Et du beau monde, il y en a, ce 14 juillet 2007. J’ai vu au moins trois anciens ministres (tous néerlandais). Beaucoup de galons dorés, beaucoup de femmes sortant de chez le coiffeur, portant leur petit ensemble dernier cri, leur plus belle robe de soie, leur châle de mousseline, leurs talons aiguille – pas évident, sur l’herbe du jardin. Une seule dame, toujours la même à mon avis, est coiffée d’un grand chapeau excentrique.
Peu de collègues par contre – pas grand monde à qui parler, à part M., toujours fidèle au poste, toujours attentive à toutes ses ‘brebis’ dont le troupeau malheureusement va diminuant d’année en année. La France n’a plus que quelques correspondants au Pays-Bas: celui de l’AFP, que je n’ai pas vu cette fois-ci, et celle de Libé, qui dédaigne l’ambassade. Le Monde – comme les autres quotidiens, sans doute – a concentré les siens à Bruxelles, à part une correspondante spécialisée dans la Cour Internationale de Justice, le Tribunal de Yougoslavie et la toute nouvelle Cour pénale internationale (qui juge les crimes de guerre commis ailleurs qu’en l’ancienne Yougo). La Haye vaut peut-être encore parfois le détour, mais plus le déplacement. Les dépêches des agences de presse remplacent les observations des correspondants, comme partout ailleurs… On finira par écrire ces dépêches à Bangalore, comme Reuters le fait déjà pour les dépêches économiques…
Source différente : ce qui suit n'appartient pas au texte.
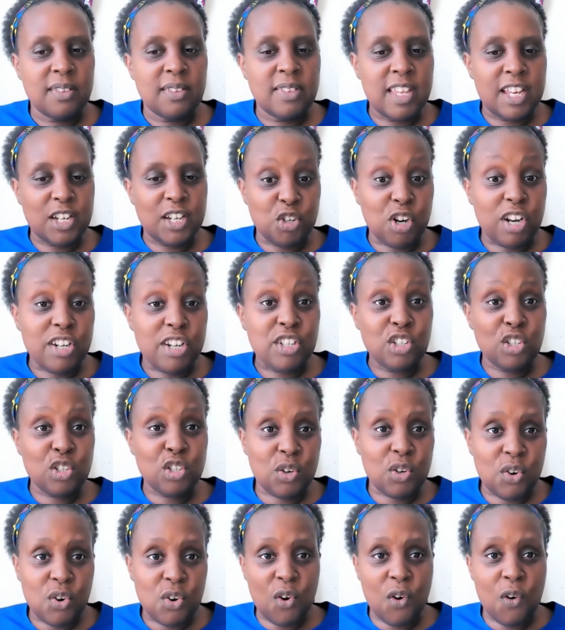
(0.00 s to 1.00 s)
the
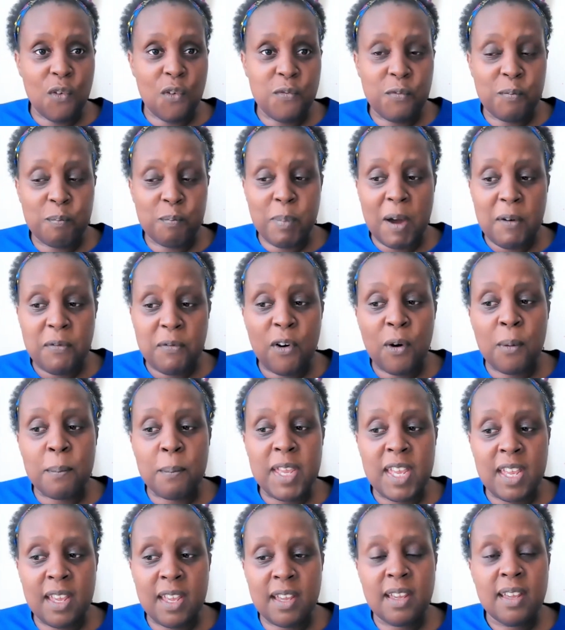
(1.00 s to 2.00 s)
tradition of
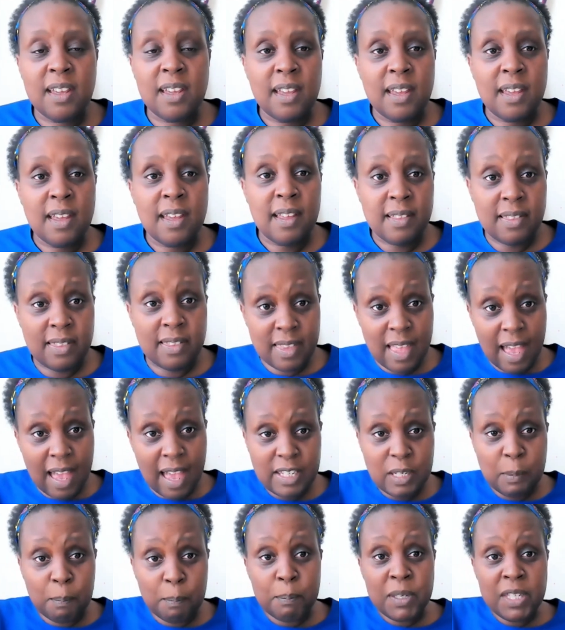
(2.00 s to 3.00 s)
performing
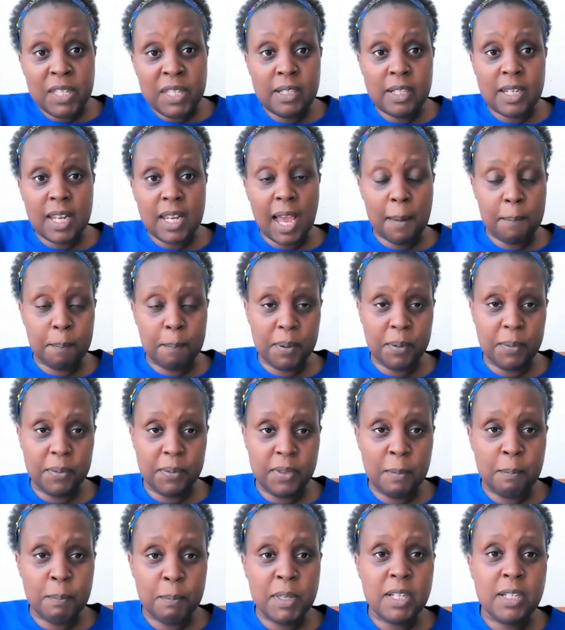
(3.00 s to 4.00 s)
that build-up,
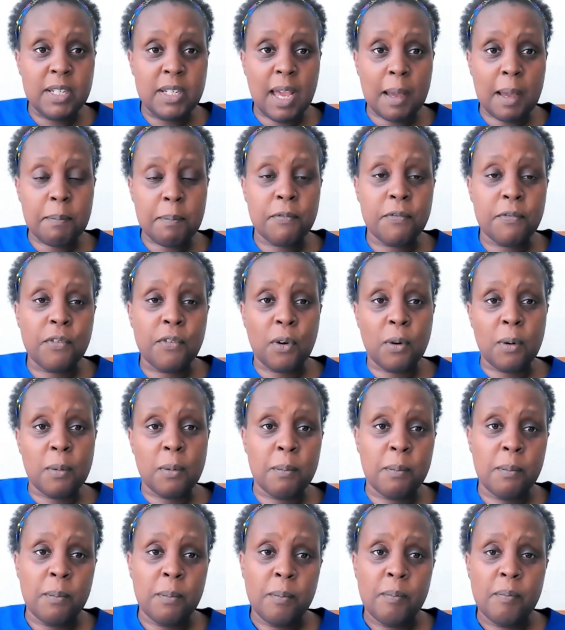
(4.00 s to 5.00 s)
the build-up
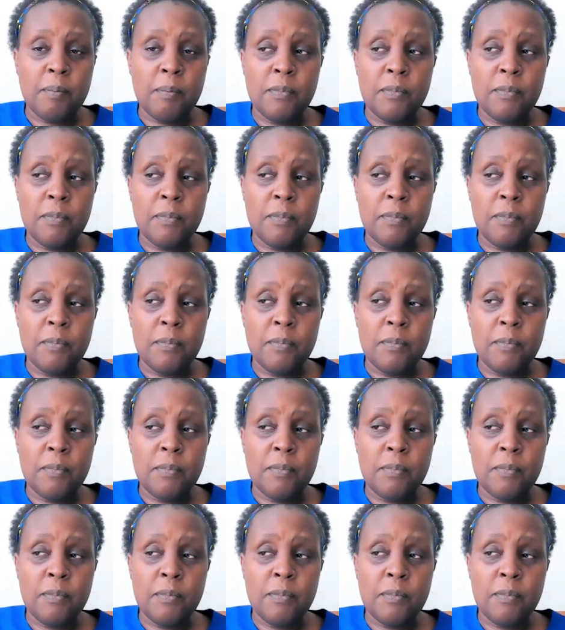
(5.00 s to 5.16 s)
from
Qu’à cela ne tienne. A l’ambassade de France, le champagne coule à flots cette année – cela n’a pas toujours été le cas. Les jus de fruits sont rares, le verre d’eau servi sur demande seulement. Par contre, la nourriture abonde, les viandes surtout. Dans tous les coins du jardins, ça sent la barbaque grillée. Les tentes où d’autres années, on servait des crêpes ou des soupes – c’est le grand truc à la mode, la soupe froide en verre mini-mini – sont toutes remplacées par des stands à gril. De grands panneaux à l’entrée de l’ambassade – plusieurs, oui, au cas où on aurait raté les premiers – annoncent la couleur: beaucoup de boucheries en effet, limousines ou autres, parmi les fournisseurs (et mécènes?) de la réception. Heureusement, il y a aussi (à l’intérieur) des plateaux de fruits – et de fromages, et de salades. Les soupes du chef – bisque de homard, cette fois-ci – sont servies par les charmantes jeunes personnes qui circulent avec les plateaux à boissons.
Oui, c’est une belle réception, une fois de plus. Détail ironique: personne ne paie la moindre attention aux écrans qui diffusent les images du défilé du 14 juillet. A la sortie, la rangée des personnes à saluer est toujours là; impossible de filer à l’anglaise. Enfin, pour une fête aussi française, c’eût été inconvenant, sans doute.